__Work to be completed__:
Repeat all entries word for word; skip images.

-- Opening Marker --

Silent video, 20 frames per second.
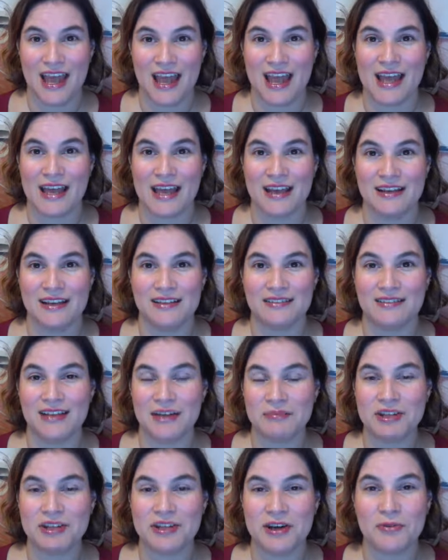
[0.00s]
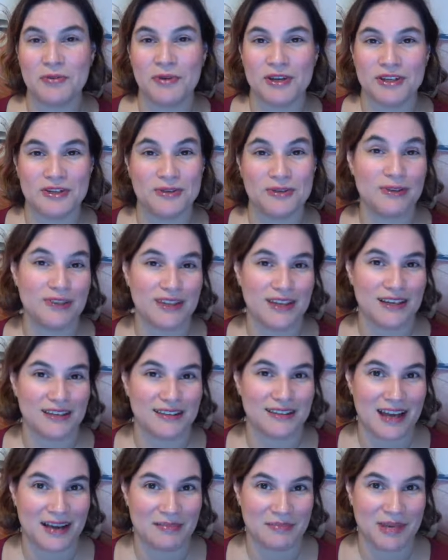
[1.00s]
and let me know what you
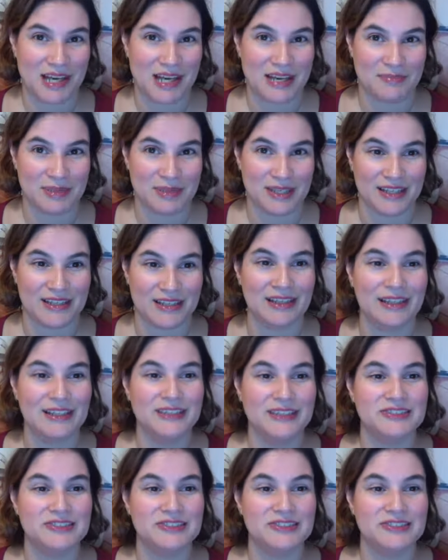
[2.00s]
think that might be.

-- Closing Marker --

__Response__:
Silent video, 20 frames per second.
[0.00s]
[1.00s]
and let me know what you
[2.00s]
think that might be.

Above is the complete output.